ECLI:NL:RBDHA:2014:12402
Rechtbank Den Haag
- Beschikking
- Rechtspraak.nl
Bezwaarschrift tegen het bepalen en verwerken van DNA-profiel van een minderjarige veroordeelde
In deze zaak heeft de rechtbank Den Haag op 7 oktober 2014 uitspraak gedaan op een bezwaar ex artikel 7 van de Wet DNA-onderzoek bij veroordeelden. Het bezwaar was ingediend door een minderjarige veroordeelde, geboren in 1997, die werd bijgestaan door zijn advocaat, mr. M.E. Gilsing. De rechtbank heeft het bezwaar behandeld in raadkamer op 23 september 2014, waarbij de officier van justitie concludeerde tot ongegrondverklaring van het bezwaar.
De veroordeelde was eerder, op 2 december 2013, veroordeeld tot een werkstraf van 20 uren voor mishandeling. De rechtbank oordeelde dat de raadkamer bevoegd was om het bezwaar te behandelen. Op 2 juni 2014 was er celmateriaal afgenomen van de veroordeelde op bevel van de officier van justitie. Het bezwaarschrift was tijdig ingediend op 13 juni 2014, maar het DNA-profiel was nog niet bepaald.
De verdediging voerde aan dat het bepalen en verwerken van het DNA-profiel in strijd was met de artikelen 3, 16 en 40 IVRK en artikel 8 EVRM. De veroordeelde was first-offender en pas 16 jaar oud ten tijde van de mishandeling.

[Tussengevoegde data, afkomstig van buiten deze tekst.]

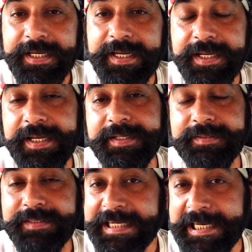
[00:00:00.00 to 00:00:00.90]
ये एक
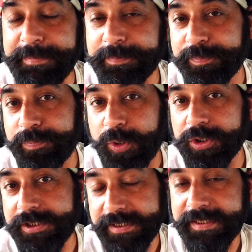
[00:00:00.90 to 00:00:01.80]
दिखने में
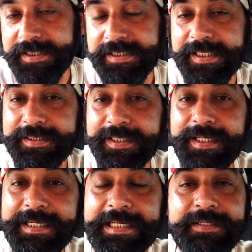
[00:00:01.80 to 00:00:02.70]
बहुत अच्छी सी चीज लगती
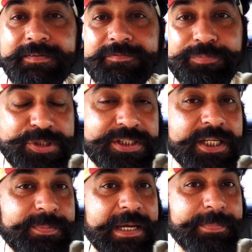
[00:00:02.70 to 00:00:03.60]
है लेकिन
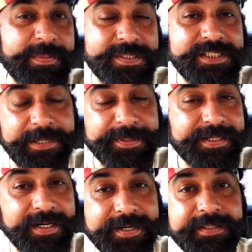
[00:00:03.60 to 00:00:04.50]
जितना भी आपके पास
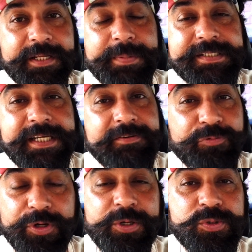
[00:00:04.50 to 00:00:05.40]
डेबिट कार्ड के अंदर पैसा है
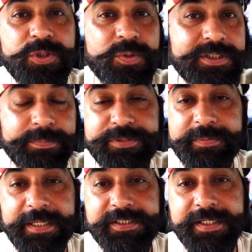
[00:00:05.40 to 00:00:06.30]
वही यूज करो
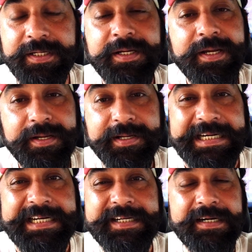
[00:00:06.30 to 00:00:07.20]
सबसे बेस्ट है
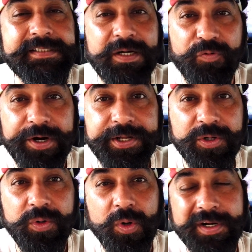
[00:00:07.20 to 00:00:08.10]
क्रेडिट कार्ड्स अवॉइड
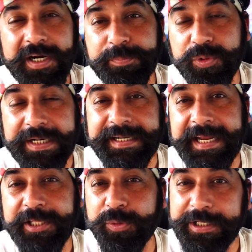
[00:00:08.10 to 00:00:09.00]
करो और अगर आपको
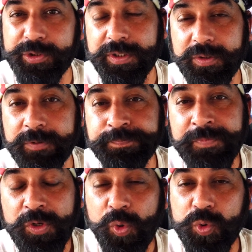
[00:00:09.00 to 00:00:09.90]
रखने हैं तो एक दो रख लो
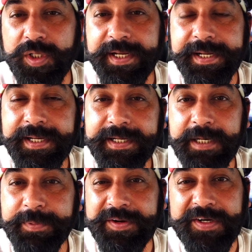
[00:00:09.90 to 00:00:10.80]
होता क्या कि
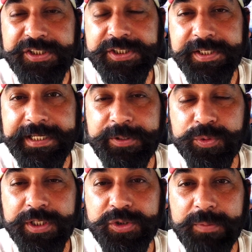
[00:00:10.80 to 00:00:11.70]
अगर आपके ट्रांजेक्शन
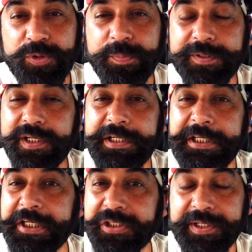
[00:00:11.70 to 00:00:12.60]
ठीक होते हैं तो आपको पता
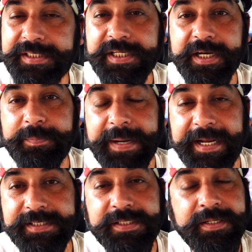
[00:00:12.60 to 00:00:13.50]
नहीं कितने सारे
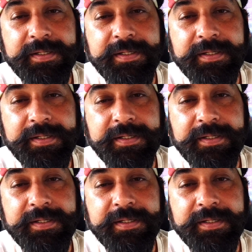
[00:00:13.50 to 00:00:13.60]
बैंक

De rechtbank overwoog dat de Wet DNA-onderzoek bij veroordeelden een uitzonderingsbepaling kent, waarbij geen DNA-onderzoek zal plaatsvinden als het redelijkerwijs aannemelijk is dat het niet van betekenis zal zijn voor de opsporing en vervolging van strafbare feiten.

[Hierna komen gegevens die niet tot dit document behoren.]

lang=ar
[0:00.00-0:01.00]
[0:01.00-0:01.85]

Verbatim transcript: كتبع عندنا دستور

De rechtbank concludeerde dat in dit geval sprake was van een uitzonderingsgrond. Hoewel de aard van het delict geweld betreft, waren er bijzondere omstandigheden, zoals de jonge leeftijd van de veroordeelde en zijn kwetsbare positie ten tijde van het delict, die meebrachten dat het bezwaar gegrond verklaard moest worden. De rechtbank oordeelde dat het celmateriaal van de veroordeelde terstond vernietigd moest worden, en verklaarde het bezwaar gegrond.